This week I was fortunate to attend two different powerful presentations by women from different religious traditions but with very similar messages. On Monday, Christian minister Dr. Rita Nakashima Brock spoke about “Soul Repair” and the need for communities of faith to assist veterans in recovering from moral injury after war. The next evening Ellen Cassedy, noted Jewish scholar, playwright, and speech writer, shared her experiences of tracing her family tree in Lithuania and discovering the continued impact of the holocaust on both Jews and non-Jews in that country.

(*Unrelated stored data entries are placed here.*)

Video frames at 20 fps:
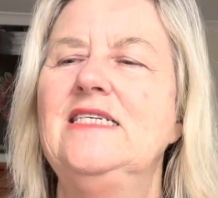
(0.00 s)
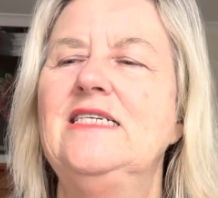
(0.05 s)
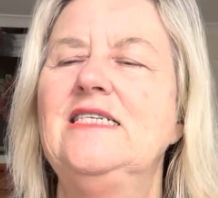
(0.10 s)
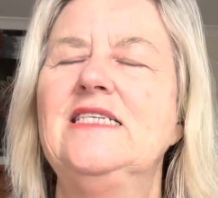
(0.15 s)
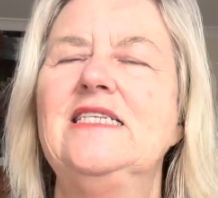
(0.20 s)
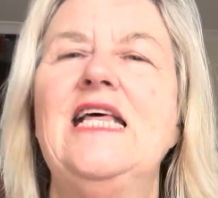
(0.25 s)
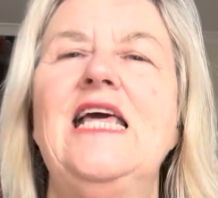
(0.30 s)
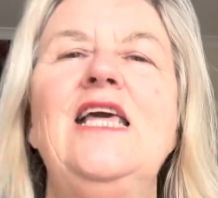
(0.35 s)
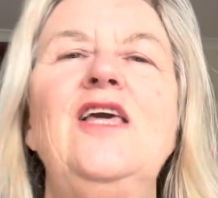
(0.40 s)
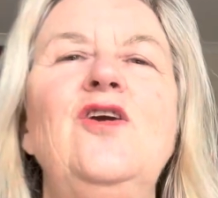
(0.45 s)

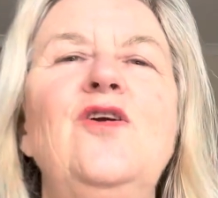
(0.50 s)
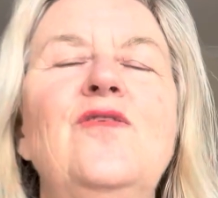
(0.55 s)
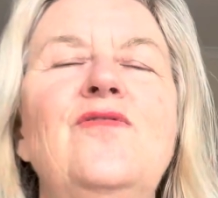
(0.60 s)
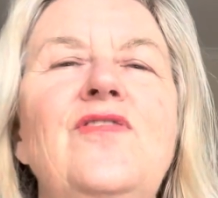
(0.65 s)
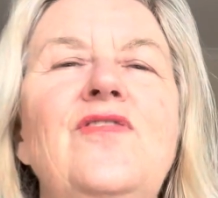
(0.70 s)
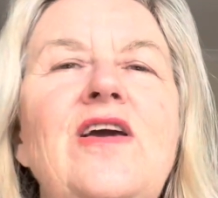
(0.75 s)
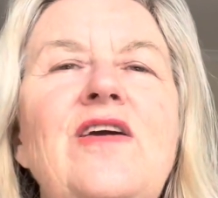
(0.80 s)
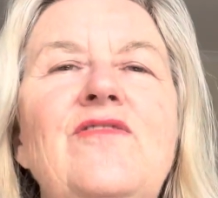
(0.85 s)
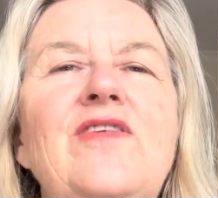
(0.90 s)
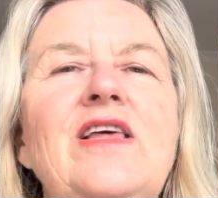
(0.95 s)
thank you for
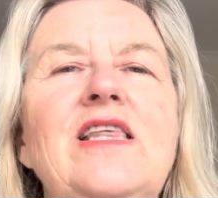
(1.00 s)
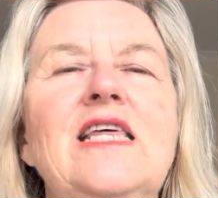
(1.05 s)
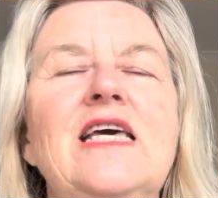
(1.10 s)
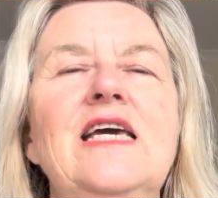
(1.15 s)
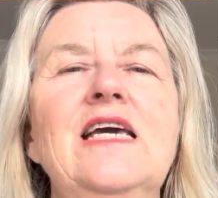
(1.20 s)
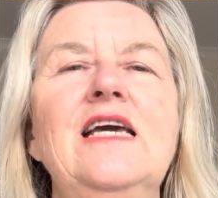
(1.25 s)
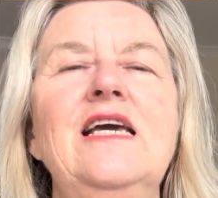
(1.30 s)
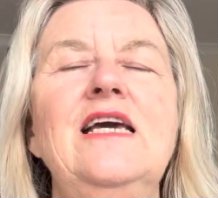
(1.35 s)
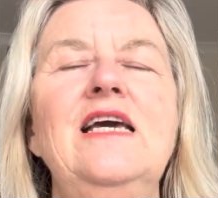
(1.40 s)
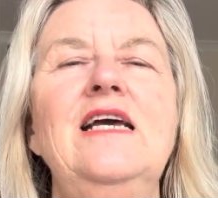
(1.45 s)

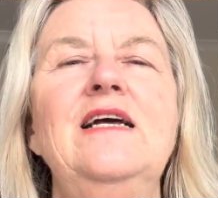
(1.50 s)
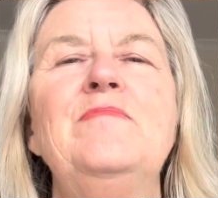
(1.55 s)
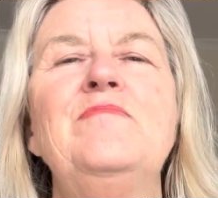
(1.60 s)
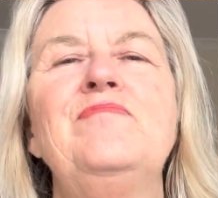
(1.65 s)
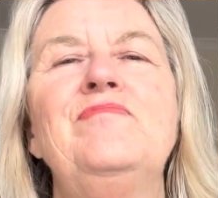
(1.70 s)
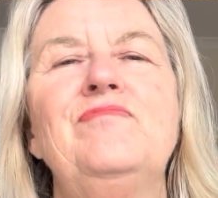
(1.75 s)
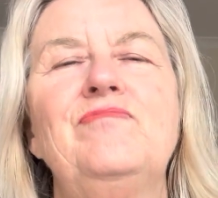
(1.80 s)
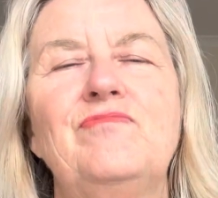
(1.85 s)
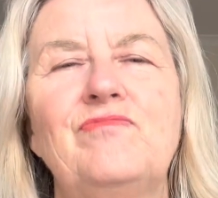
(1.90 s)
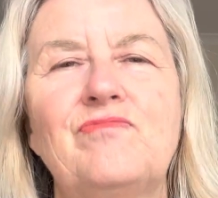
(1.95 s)
everything
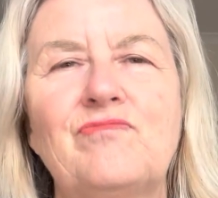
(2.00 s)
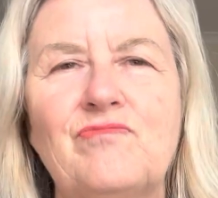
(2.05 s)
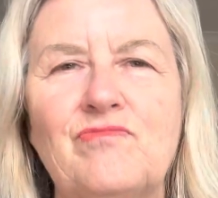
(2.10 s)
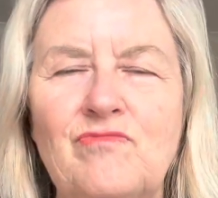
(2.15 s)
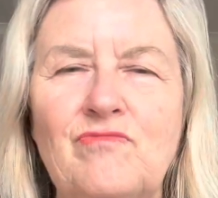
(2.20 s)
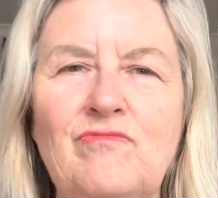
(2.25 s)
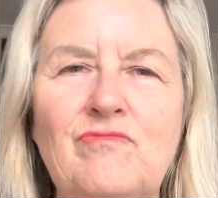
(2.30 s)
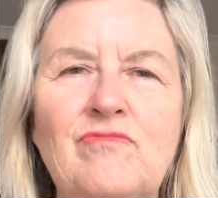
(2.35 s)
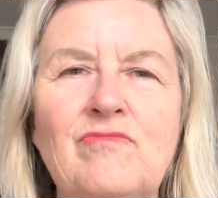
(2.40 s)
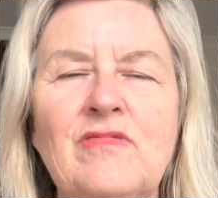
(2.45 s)

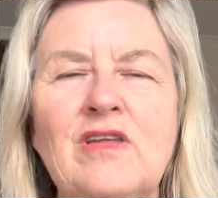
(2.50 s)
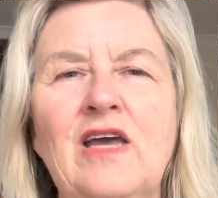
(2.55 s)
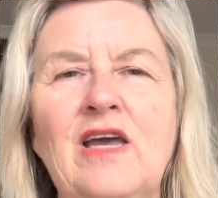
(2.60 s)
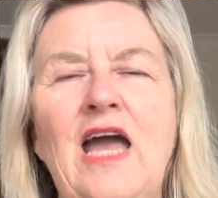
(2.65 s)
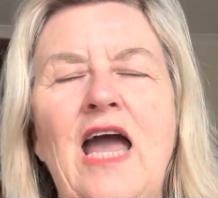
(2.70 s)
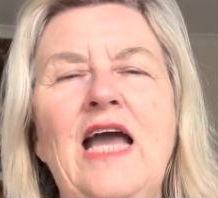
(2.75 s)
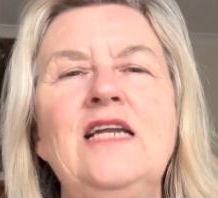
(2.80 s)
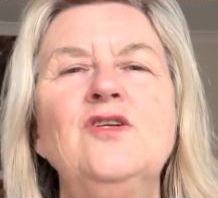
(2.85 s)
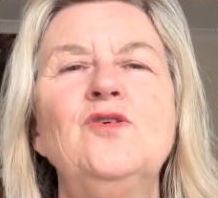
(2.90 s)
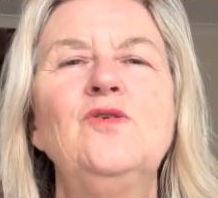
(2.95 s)

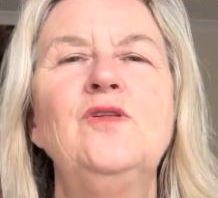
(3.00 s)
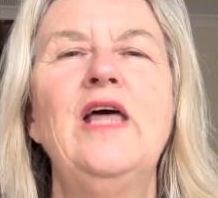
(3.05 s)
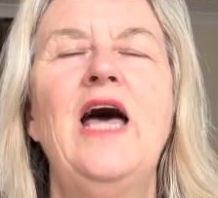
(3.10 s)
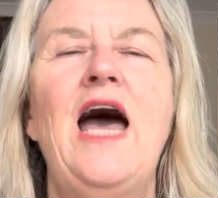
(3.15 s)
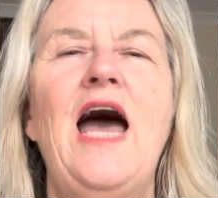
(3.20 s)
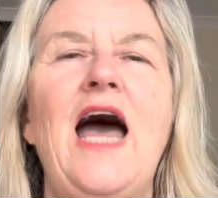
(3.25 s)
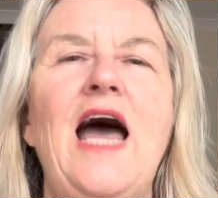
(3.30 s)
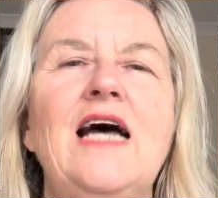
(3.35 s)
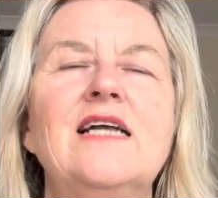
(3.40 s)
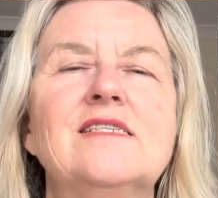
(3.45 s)
and all the
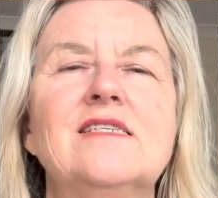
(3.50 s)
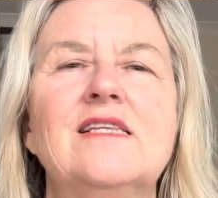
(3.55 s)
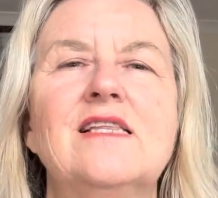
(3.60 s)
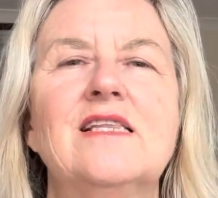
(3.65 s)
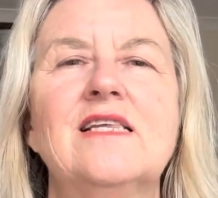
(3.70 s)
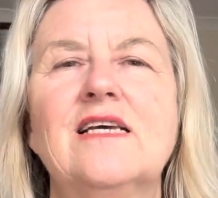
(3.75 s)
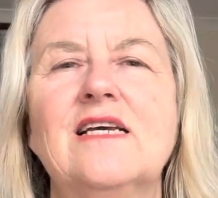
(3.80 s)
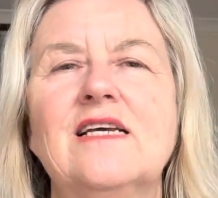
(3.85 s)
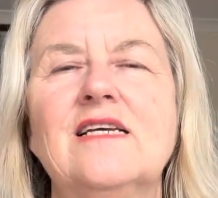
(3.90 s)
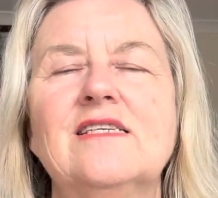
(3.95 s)
hearts and
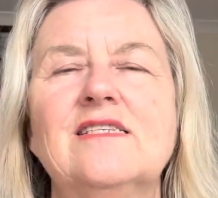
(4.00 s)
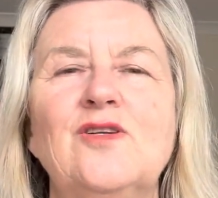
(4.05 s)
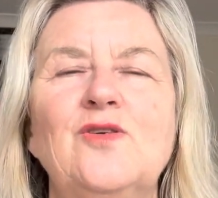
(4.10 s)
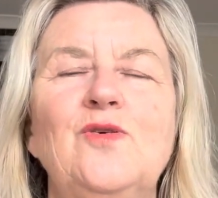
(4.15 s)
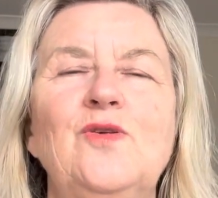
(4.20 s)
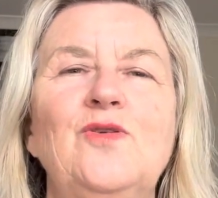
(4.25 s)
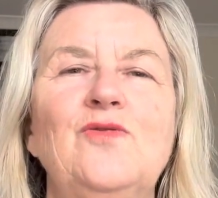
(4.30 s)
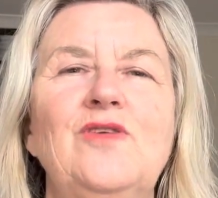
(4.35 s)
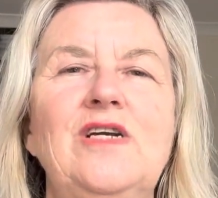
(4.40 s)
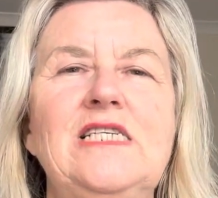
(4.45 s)
things and all
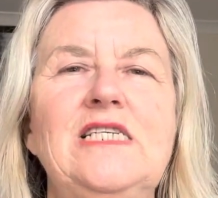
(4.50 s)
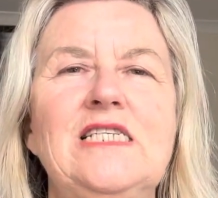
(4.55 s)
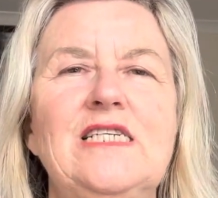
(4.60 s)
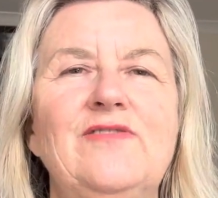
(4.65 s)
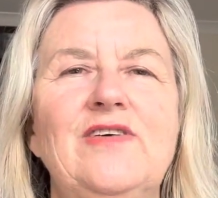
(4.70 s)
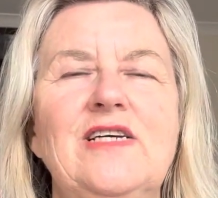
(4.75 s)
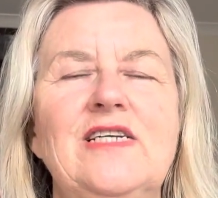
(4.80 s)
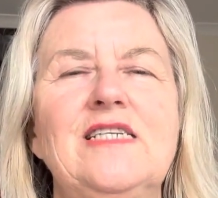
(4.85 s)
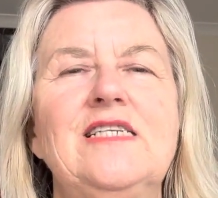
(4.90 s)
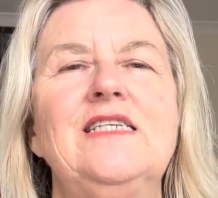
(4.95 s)
the rest of
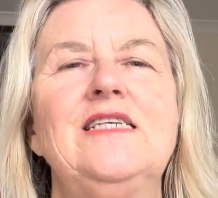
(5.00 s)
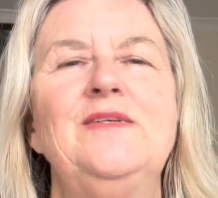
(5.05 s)
it.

Both Cassedy and Nakashima Brock cautioned their audiences on the danger of glossing over, or worse yet, ignoring the impact of violence on those who experience war and other atrocities, whether as victims or as perpetrators or sometimes both. The two presenters would agree that it may take a lifetime to work through the complicated and messy wounds of violence. Post-traumatic stress syndrome is but one example of the consequences of horrible atrocities.
As people of faith, our task first involves a willingness to acknowledge that there are walking wounded among us. Some may be veterans of war, victims of anti-semitism, or others who suffer from violent abuse whether physical, mental, or emotional. Once we open our eyes to the hurting among us, we are then tasked with having open ears to listen deeply to their pain without trying to fix it, explain it, or dismiss it. With open eyes, and listening ears, we are better able to have compassionate hearts to help walk with others as they work through their own unique and sometimes lifelong journeys toward healing and wholeness.
To walk with others, to give witness to their struggles, to be willing to sit with them in times of confusion, despair, and even anguish is to participate in the powerful process of inner healing. As we prepare for the upcoming sacred season of both Jewish Passover and Christian Holy Week, may we pray for and journey beside them – those whose lives have been forever marked by violence but who look forward with hope to a time of peace.